Bodily memories overwhelm me sometimes: lying in Dad’s cabin in early-morning darkness, awakened by the sound of bombs on Alyeska while the town of Girdwood slept beneath it. I would listen to the muffled boom, boom, easing out of sleep and letting the distant noise lull me, knowing it meant there had been a dump of overnight snow, that the runs were thick with powder and ski patrol was bringing down avalanches, making the mountain safe for skiing. Sometimes I would reach up and pull back the curtain from the small window above the big loft bed, a sister or friend asleep beside me, and look to see if the sky was clear. And in the half sleep that followed I could already feel the mountain beneath my skis. My edges cutting the heavy coastal snow. My body floating up and sinking through the turns.
The dangers of nature are something Alaskan teenagers survive first and understand later. I was home on winter break from college one year when the bombs failed us. A high cornice between Alyeska and adjacent Max’s Mountain broke off and released a slide onto Max’s while the main part of the ski area, on Alyeska, was open. I stood watching from the cafeteria, a wide building at the base with a wall of windows facing the slopes where the two mountains joined. I paused, holding my chili, and stood agape as half of Max’s Mountain came away. A white sheet, unzipped and falling. For a moment I wondered if all those tons of snow would slide right into the cafeteria. If I should run. And then it was easy to gauge that running would do no good.

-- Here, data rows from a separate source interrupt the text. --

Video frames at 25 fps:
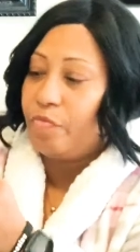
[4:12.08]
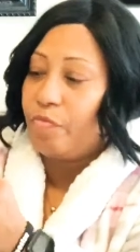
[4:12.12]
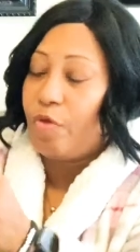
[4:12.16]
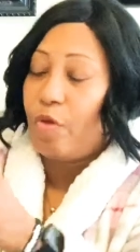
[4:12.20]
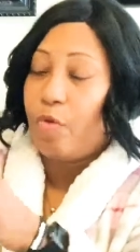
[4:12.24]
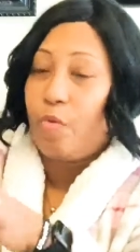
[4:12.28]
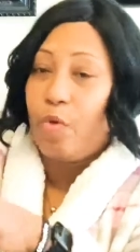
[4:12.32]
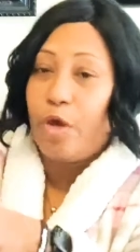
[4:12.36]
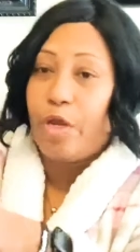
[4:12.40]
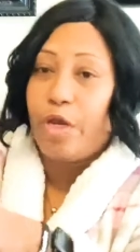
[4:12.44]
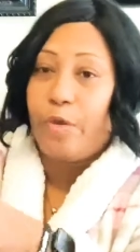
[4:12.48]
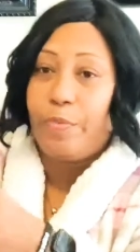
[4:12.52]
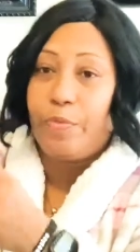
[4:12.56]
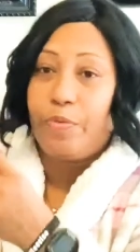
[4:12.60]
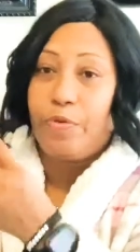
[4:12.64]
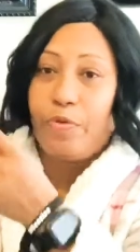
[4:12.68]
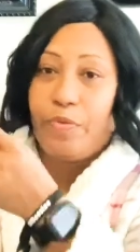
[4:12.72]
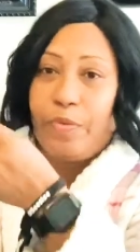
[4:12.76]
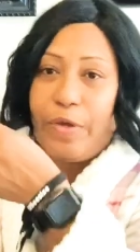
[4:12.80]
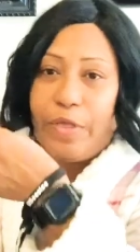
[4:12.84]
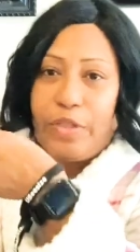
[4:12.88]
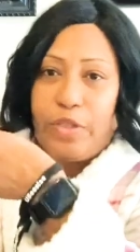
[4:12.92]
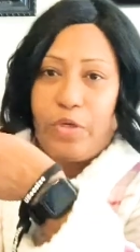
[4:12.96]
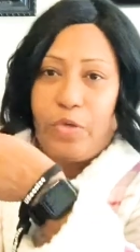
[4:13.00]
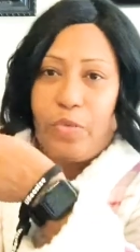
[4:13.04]

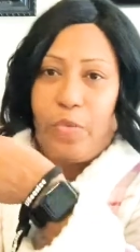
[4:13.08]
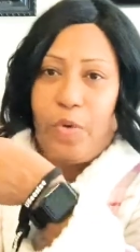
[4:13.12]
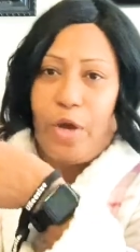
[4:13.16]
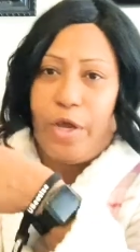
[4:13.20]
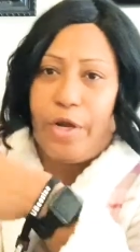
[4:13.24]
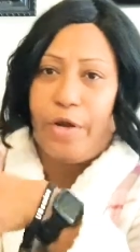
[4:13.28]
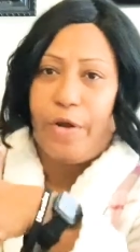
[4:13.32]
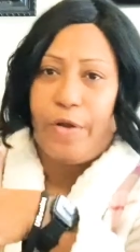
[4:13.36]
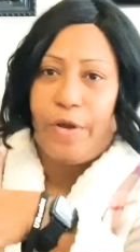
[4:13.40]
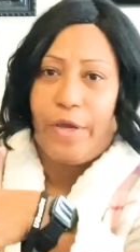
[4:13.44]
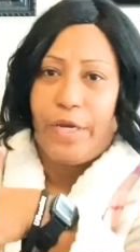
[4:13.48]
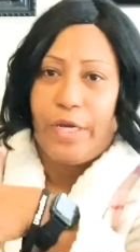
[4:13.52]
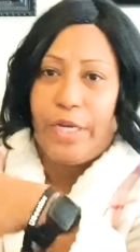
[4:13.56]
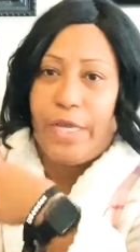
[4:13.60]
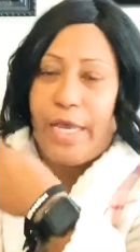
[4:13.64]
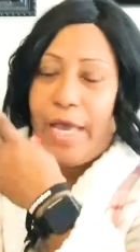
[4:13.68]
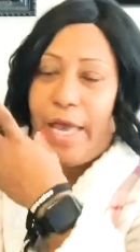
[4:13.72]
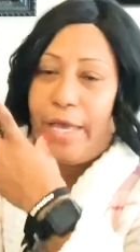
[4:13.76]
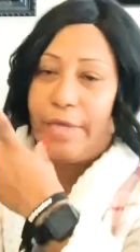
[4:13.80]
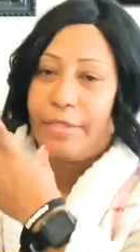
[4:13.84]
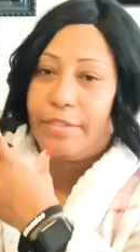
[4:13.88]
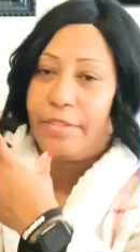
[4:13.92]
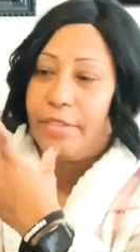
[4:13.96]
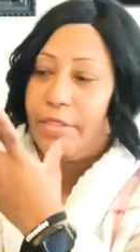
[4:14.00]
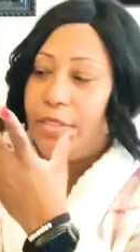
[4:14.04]
waterproof. I threw water on it
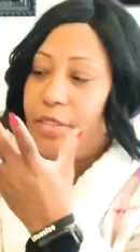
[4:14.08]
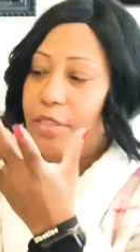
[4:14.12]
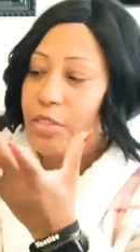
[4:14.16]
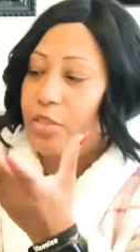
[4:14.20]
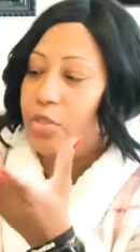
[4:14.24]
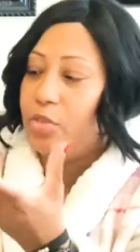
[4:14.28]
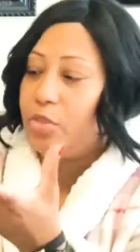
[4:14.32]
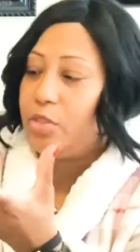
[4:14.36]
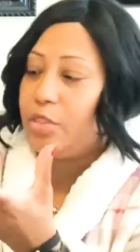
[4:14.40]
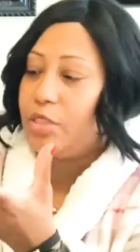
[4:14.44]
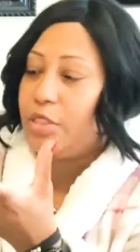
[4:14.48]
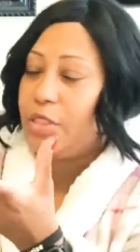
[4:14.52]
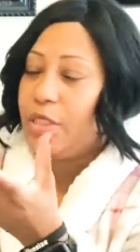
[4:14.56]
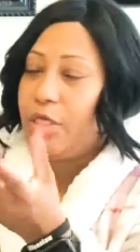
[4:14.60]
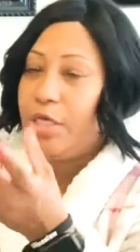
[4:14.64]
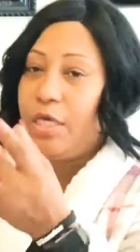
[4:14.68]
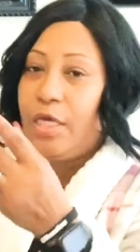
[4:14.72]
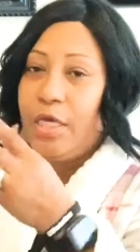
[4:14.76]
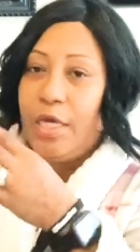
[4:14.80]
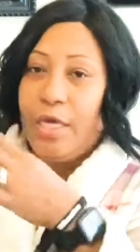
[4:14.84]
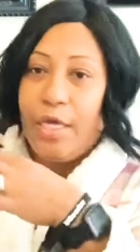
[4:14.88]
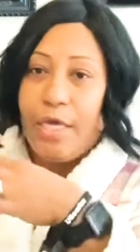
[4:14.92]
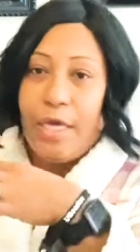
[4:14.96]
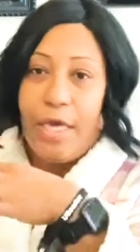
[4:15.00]
actually to see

Luckily the slopes of Max’s—outer areas not regularly used—were closed to skiers at the time. Nobody was hurt. But I watched as the slide carried a bright yellow snowcat down into the creek gorge. The cat was parked o
n a track halfway up the mountain when the avalanche plucked it up and rolled it until it came to a halt, half buried, nearly at the bottom. I thought of those children’s construction toys, picked up like nothing by small careless fingers.
A few years later I got a job as a lift operator, checking tickets and helping skiers onto the chairs and shoveling snow off the platforms. One day the Glacier Bowl above Alyeska gave way and a slide crossed into the boundaries of the ski area. Ski patrol evacuated the runs, shut down all the lifts, and gave us long, thin poles, ordering us to probe the mountainside in a disciplined line, searching for buried bodies. Poke, up, step, and on. “Strike!” someone would say, followed by a rush of digging until somebody said, “Rock!” And then we would breathe again and keep going.
Should I continue—on into the sadder memories? Of my friend Johnny, blond and beautiful, who was up in the Alaska Range somewhere near Denali when he rounded a corner and vanished forever. Presumably carried by a small avalanche into a crevasse. Or of that woman Michelle, who died in the backcountry two days after I met her, when above her a young snowboarder let loose a slide that tossed her over a cliff.
* * *
—
A therapist friend, who knew schizophrenia well—she told me, “It is a miracle your brother lived as long as he did.”